Will my doctors accept the coverage? If not, are there doctors near me who will?

In most cases, yes. You can go to any doctor, health care provider, hospital, or facility that is enrolled in Medicare and accepting new Medicare patients.

Will I need referrals to visit specialists?

In most cases, no. In Original Medicare, you don’t need a referral, but the specialist must be enrolled in Medicare.

Will the plan cover me if I get sick while traveling in another state?

If you are a Medicare beneficiary with Original Medicare, Part A and Part B, you can travel anywhere in the United States and still be covered, as long as you use doctors and hospitals that accept Medicare. If you travel outside of the United States, however, your Medicare coverage is limited.

What will my prescription drugs cost?

Medicare drug plans have different coverage and costs, but all must offer at least a standard level of coverage set by Medicare. How much you actually pay for Medicare drug coverage depends on which drugs you use, which Medicare drug plan you join, whether you go to a pharmacy in your plan’s network, and whether you get Extra Help paying for your drug costs.

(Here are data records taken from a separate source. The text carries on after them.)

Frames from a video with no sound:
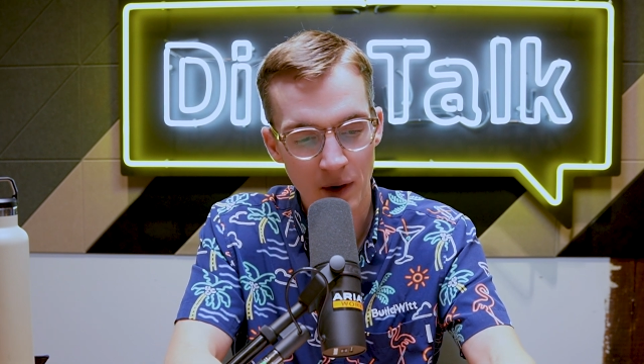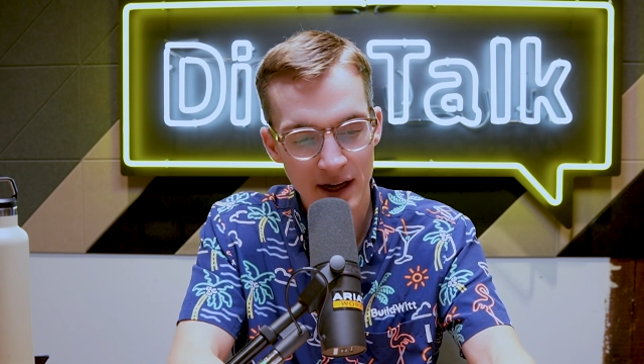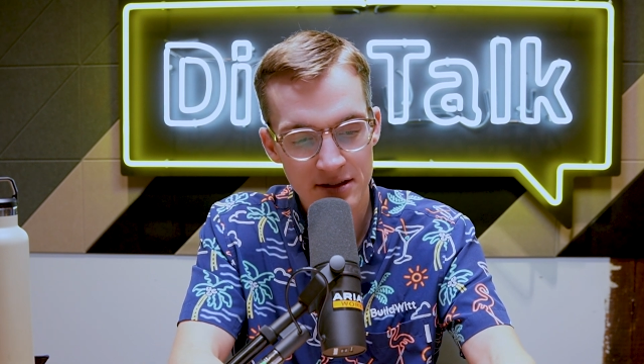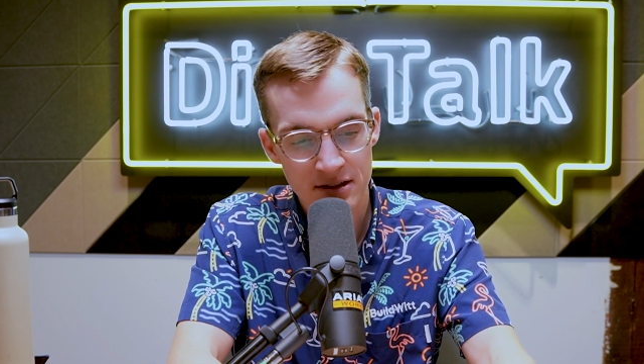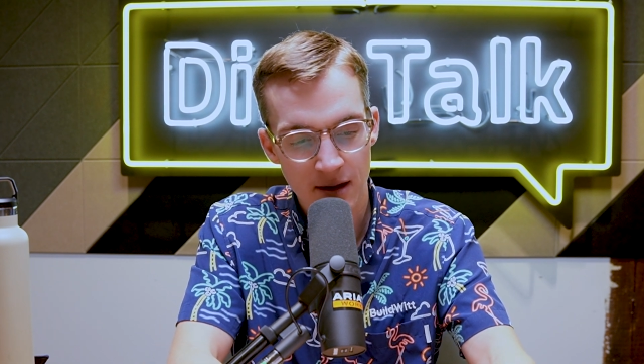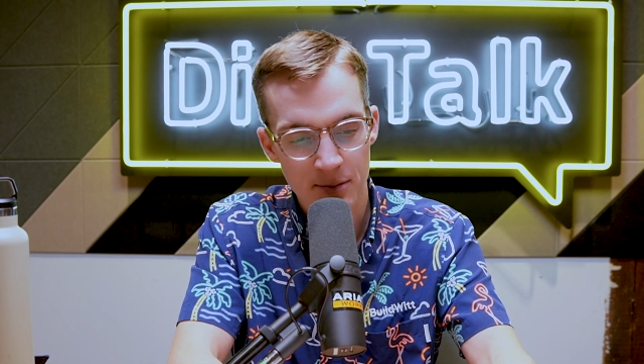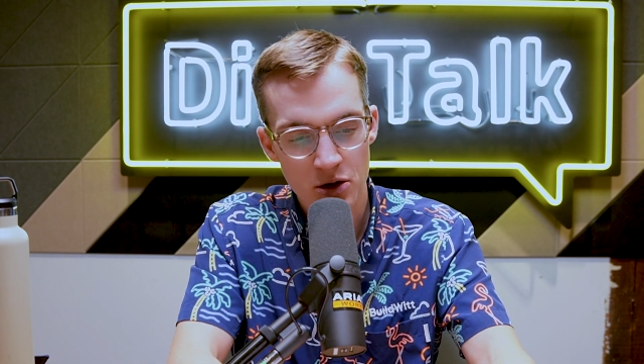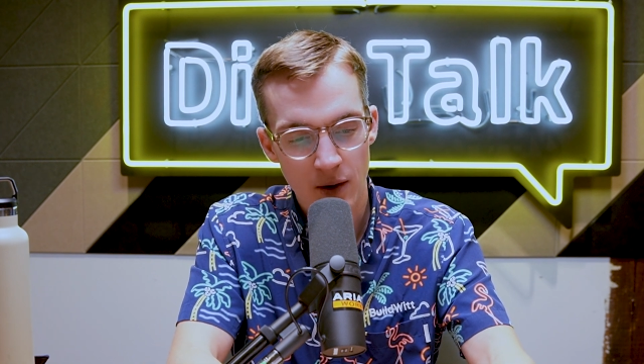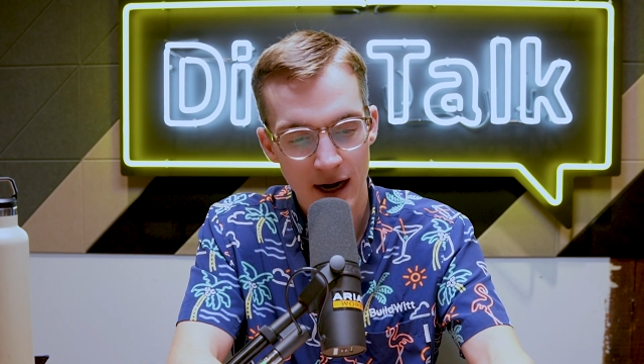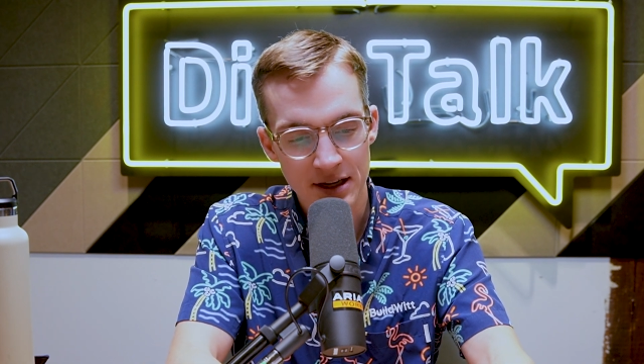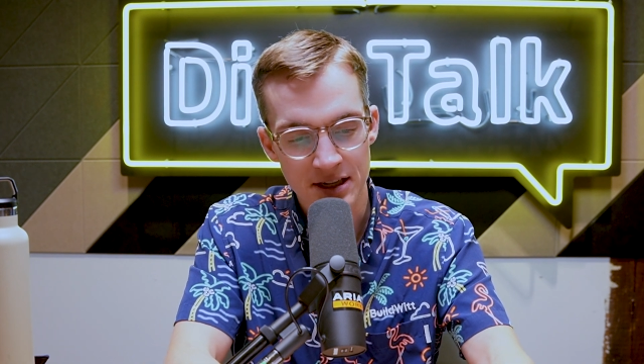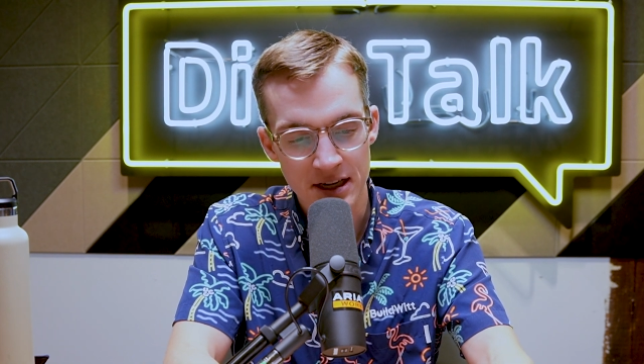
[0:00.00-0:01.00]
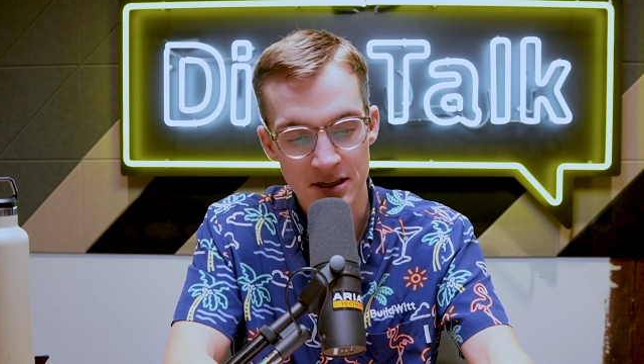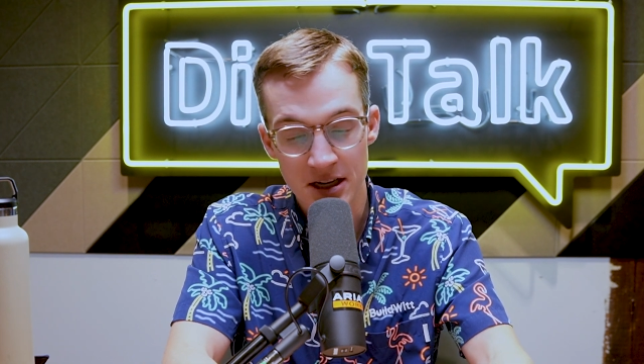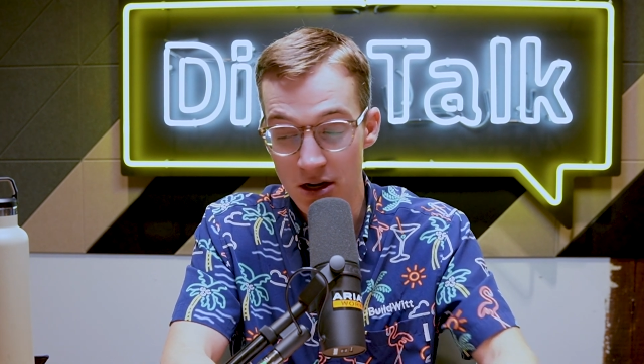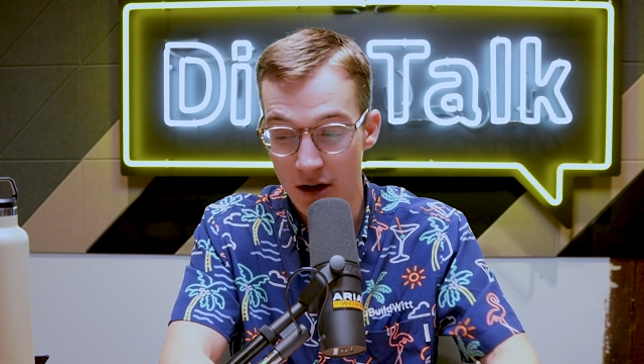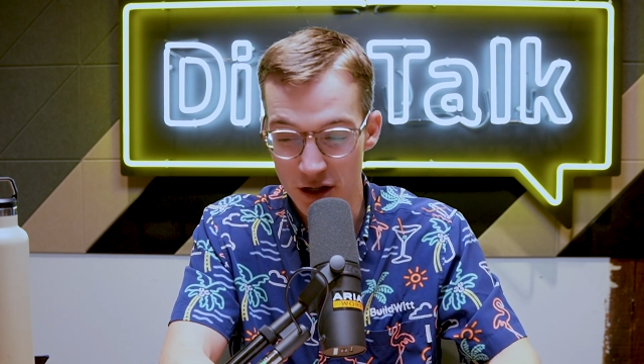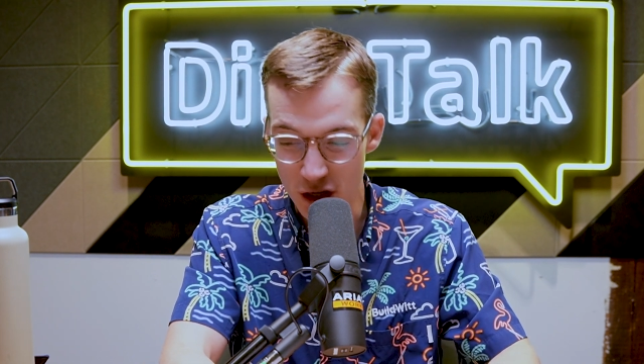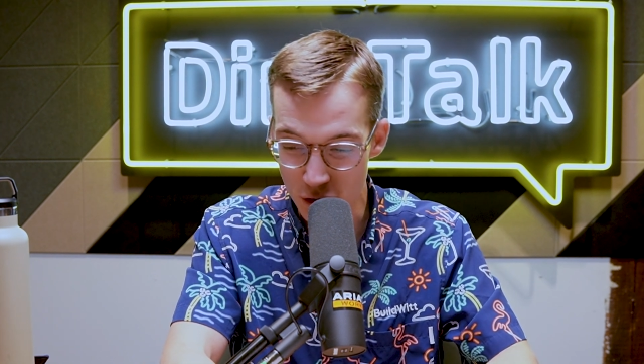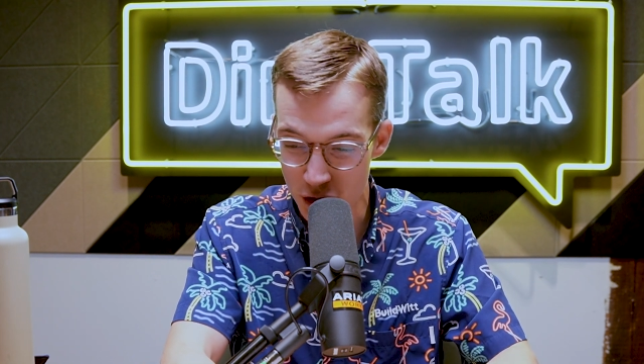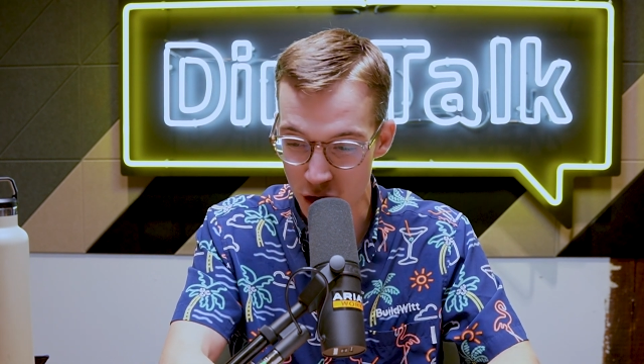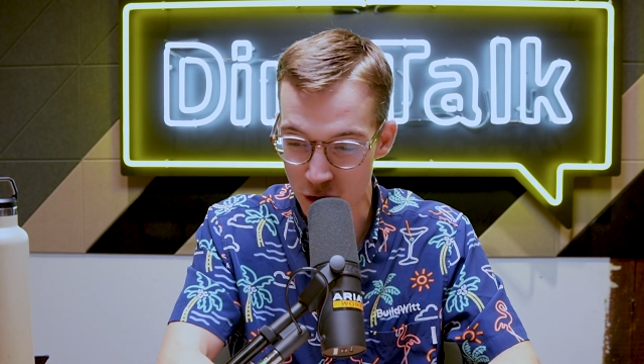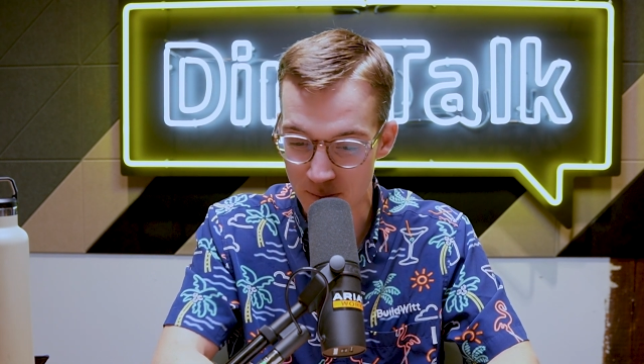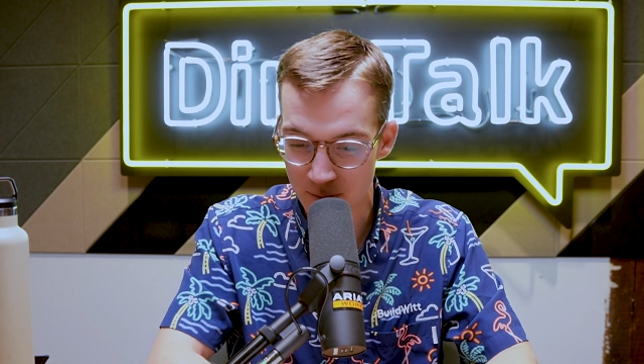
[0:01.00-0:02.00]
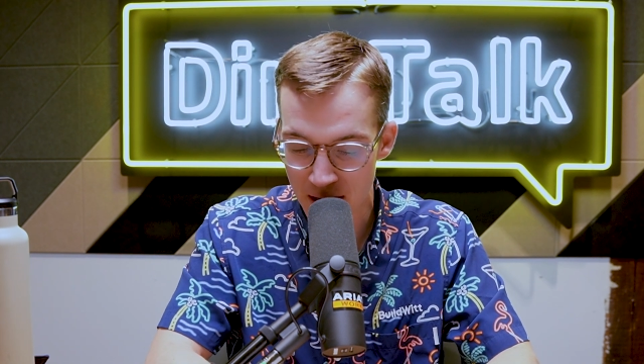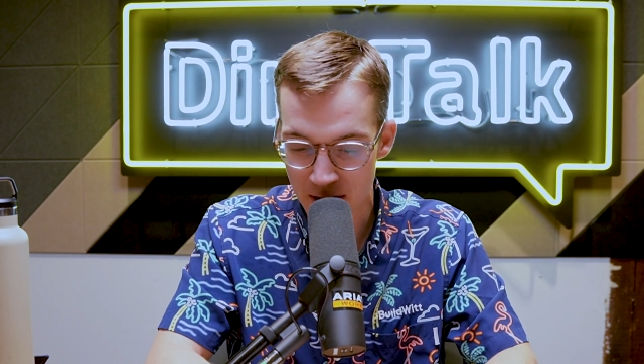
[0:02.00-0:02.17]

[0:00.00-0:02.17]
Witt, Witt on YouTube,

Are my drugs on the plan's drug list (or formulary)?

Generally, your drug plan will give you a one-time, temporary supply of your current drug during your first 90 days in a plan. Plans must give you this temporary supply so that you and your prescriber have time to find another drug on the plan’s formulary (drug list) that will work as well as what you’re taking now, or you or your prescriber can contact the plan to ask for an exception. There may be different rules for people who move into or already live in an institution (like a nursing home or long-term care hospital). However, if you already tried similar drugs on your plan’s drug list and they didn’t work, or if your prescriber decides you need a certain drug because of your medical condition, you or your prescriber can contact your plan to ask for an exception as soon as your coverage begins.

Does the plan include the pharmacies I currently use?

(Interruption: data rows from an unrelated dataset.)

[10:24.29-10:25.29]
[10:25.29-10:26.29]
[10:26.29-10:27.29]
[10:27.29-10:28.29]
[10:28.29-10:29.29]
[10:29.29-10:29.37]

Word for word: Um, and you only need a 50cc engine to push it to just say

Medicare drug plans have contracts with pharmacies that are part of the plan’s “network.” If you go to a pharmacy that isn’t in your plan’s network, your plan might not cover your drugs. Along with retail pharmacies, your plan’s network might include preferred pharmacies, a mail-order program, or an option for retail pharmacies to supply a 2- or 3-month supply.

Can I get my prescriptions through the mail?

Some plans may offer a mail-order program that allows you to get up to a 3-month supply of your covered prescription drugs sent directly to your home. This may be a cost-effective and convenient way to fill prescriptions you take regularly.

Does the plan have a good quality rating?

Medicare scores how well plans perform in several categories, including quality of care and customer service. Ratings range from one to five stars, with five being the highest and one being the lowest. Plans are rated in each individual category. Medicare also assigns plans one overall star rating to summarize the plan’s performance as a whole. You can use the overall star rating to compare performance among several different plans. To learn more about differences among plans, look at plans’ ratings in each category.

Whether you are new to Medicare or are deciding if you should change plans during Medicare’s Annual Enrollment Period, more commonly called Medicare open enrollment, you should gather information from a variety of sources.

If you’re considering a Medicare Advantage or Part D prescription drug plan, both of which are run by private insurers, don’t rely solely on information from the sponsoring insurance company.